You are viewing a plain text version of this content. The canonical link for it is here.
Posted to general@lucene.apache.org by Grant Ingersoll <gs...@apache.org> on 2009/12/09 14:49:03 UTC

[REPORT] Lucene December 2009 Board Report

=== Lucene Status Report: December, 2009 ===

TLP

-The PMC added George Aroush and Chris Mattmann to the PMC
-The PMC added Open Relevance committer Robert Muir
-The PMC added Mahout committer Jake Mannix
-The PMC added Tika committer Ken Krugler


LUCENE JAVA

Lucene Java is a search-engine toolkit.  Development has been
active and we released both 2.9 and 3.0 this quarter

SOLR

Solr is a full text search server using Lucene Java.  
Development and the community is active.  Solr released
version 1.4 this quarter.


NUTCH

Nutch is a web-search engine: crawler, indexer and search runtime. There has
been a recent flurry of work on discussing Nutch's future post ApacheCon, 
spearheaded by Andrzej Bialecki and others.

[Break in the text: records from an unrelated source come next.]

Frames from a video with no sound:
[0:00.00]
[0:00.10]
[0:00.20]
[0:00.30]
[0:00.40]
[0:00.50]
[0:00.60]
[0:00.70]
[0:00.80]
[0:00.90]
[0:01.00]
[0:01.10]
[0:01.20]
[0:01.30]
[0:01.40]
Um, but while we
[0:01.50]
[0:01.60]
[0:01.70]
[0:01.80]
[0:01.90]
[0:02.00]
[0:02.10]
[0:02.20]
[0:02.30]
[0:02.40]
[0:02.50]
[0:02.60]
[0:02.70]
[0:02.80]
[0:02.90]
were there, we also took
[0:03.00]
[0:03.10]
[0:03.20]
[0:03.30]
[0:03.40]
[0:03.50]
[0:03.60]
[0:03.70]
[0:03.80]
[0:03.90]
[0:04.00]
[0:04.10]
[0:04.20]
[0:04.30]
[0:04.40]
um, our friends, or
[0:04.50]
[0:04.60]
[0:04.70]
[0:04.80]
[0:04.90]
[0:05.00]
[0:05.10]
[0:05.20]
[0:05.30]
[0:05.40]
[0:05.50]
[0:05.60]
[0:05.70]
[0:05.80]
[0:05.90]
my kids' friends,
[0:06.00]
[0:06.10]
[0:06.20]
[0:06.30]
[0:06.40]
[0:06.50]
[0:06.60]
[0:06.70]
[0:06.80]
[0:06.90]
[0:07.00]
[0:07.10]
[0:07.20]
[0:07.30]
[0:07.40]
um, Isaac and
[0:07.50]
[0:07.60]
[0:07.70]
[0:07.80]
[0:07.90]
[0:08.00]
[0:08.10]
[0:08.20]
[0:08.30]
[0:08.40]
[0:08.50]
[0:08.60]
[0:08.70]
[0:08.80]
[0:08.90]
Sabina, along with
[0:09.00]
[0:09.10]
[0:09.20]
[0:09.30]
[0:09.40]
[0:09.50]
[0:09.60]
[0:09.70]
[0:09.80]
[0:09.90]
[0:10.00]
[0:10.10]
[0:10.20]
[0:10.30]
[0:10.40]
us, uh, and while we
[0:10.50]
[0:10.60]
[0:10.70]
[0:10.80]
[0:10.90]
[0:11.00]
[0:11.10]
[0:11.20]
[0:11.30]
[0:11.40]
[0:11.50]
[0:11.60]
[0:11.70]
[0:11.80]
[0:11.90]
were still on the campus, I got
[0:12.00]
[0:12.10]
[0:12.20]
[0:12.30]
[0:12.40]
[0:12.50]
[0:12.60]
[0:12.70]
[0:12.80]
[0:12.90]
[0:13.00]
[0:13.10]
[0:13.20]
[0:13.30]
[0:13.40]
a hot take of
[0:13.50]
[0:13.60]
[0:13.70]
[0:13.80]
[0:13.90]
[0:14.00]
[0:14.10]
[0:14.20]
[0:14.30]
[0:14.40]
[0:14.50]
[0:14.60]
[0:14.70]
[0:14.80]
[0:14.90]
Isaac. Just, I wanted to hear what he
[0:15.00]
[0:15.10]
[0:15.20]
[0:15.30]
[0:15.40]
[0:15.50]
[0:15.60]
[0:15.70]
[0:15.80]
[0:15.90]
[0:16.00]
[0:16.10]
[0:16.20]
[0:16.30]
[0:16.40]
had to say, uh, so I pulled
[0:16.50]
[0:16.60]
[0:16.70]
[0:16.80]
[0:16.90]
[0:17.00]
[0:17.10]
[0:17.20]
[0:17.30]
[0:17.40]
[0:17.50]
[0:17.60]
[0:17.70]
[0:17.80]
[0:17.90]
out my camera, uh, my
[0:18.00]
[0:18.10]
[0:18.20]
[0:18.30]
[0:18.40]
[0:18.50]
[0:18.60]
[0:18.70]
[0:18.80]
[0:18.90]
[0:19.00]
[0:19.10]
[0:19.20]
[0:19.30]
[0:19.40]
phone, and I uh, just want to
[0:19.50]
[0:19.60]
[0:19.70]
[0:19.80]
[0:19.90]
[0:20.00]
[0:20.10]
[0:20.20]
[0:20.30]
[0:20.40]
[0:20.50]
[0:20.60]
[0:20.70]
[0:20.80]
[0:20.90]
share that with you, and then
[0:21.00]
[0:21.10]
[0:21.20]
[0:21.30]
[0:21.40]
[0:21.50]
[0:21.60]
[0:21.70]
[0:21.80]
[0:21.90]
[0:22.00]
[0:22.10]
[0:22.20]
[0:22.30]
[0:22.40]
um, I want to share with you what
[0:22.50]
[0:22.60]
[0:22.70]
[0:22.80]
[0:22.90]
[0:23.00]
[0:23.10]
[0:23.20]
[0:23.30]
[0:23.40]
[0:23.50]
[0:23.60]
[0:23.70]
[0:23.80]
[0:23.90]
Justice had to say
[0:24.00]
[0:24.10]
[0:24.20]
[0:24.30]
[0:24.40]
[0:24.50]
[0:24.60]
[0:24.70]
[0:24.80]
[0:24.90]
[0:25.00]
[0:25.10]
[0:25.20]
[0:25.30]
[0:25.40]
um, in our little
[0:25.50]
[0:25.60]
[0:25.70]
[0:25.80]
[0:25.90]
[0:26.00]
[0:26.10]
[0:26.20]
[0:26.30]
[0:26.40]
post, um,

In addition, there is ongoing
work on reducing code duplication (tighter integration of the Tika parsing
framework and mime type detection, better Solr integration) and using a
more flexible storage system (e.g. HBase). Many issues are being fixed in
preparation for a 1.1 release early next quarter.

  
LUCY

Lucy is a loose C port of Lucene targeted at dynamic language bindings.
Development this quarter has focused on abstraction of the IO subsystem and
portability to various compiler platforms.



LUCENE.NET 

Lucene.NET is a .NET based port of Lucene Java.  Development and the
community are active.  Lucene.NET graduated from the incubator and is 
now a full-fledged Lucene sub-project.


Mahout

Apache Mahout is working towards
building a suite of scalable machine learning libraries for text and
data mining.  Development is active and version 0.2 was released this
quarter.

Open Relevance Project

The Open Relevance Project is a new project aimed at providing Lucene
and others tools for judging the quality of search and machine
learning approaches.  The project added Robert Muir as a committer
this quarter and development is getting under way. Recent work 
has added support for Indonesian "Tempo" and Persian
"Hamshahri" collection to execute relevance judgements with
lucene-benchmark.

PyLucene

PyLucene is a Python integration of Lucene Java. Development is
active. Closely tracking the Lucene Java releases, we released PyLucene
2.9.0, PyLucene 2.9.1 and PyLucene 3.0.0 this quarter. A major addition was
made to JCC, the code generator making PyLucene possible: the support
for Java generics now in use by Lucene Java 3.0.

TIKA

Apache Tika is a toolkit for detecting and extracting metadata and
structured text content from various documents using existing parser
libraries.  Tika released version 0.5 this quarter. There have been
recent development efforts to speed up Tika's mime detector, as well as
efforts to provide a self-contained OGSI-based Tika bundle. There is a 
strong desire to release these post 0.5 improvements, so we are planning
to release Tika 0.6 in the next few weeks.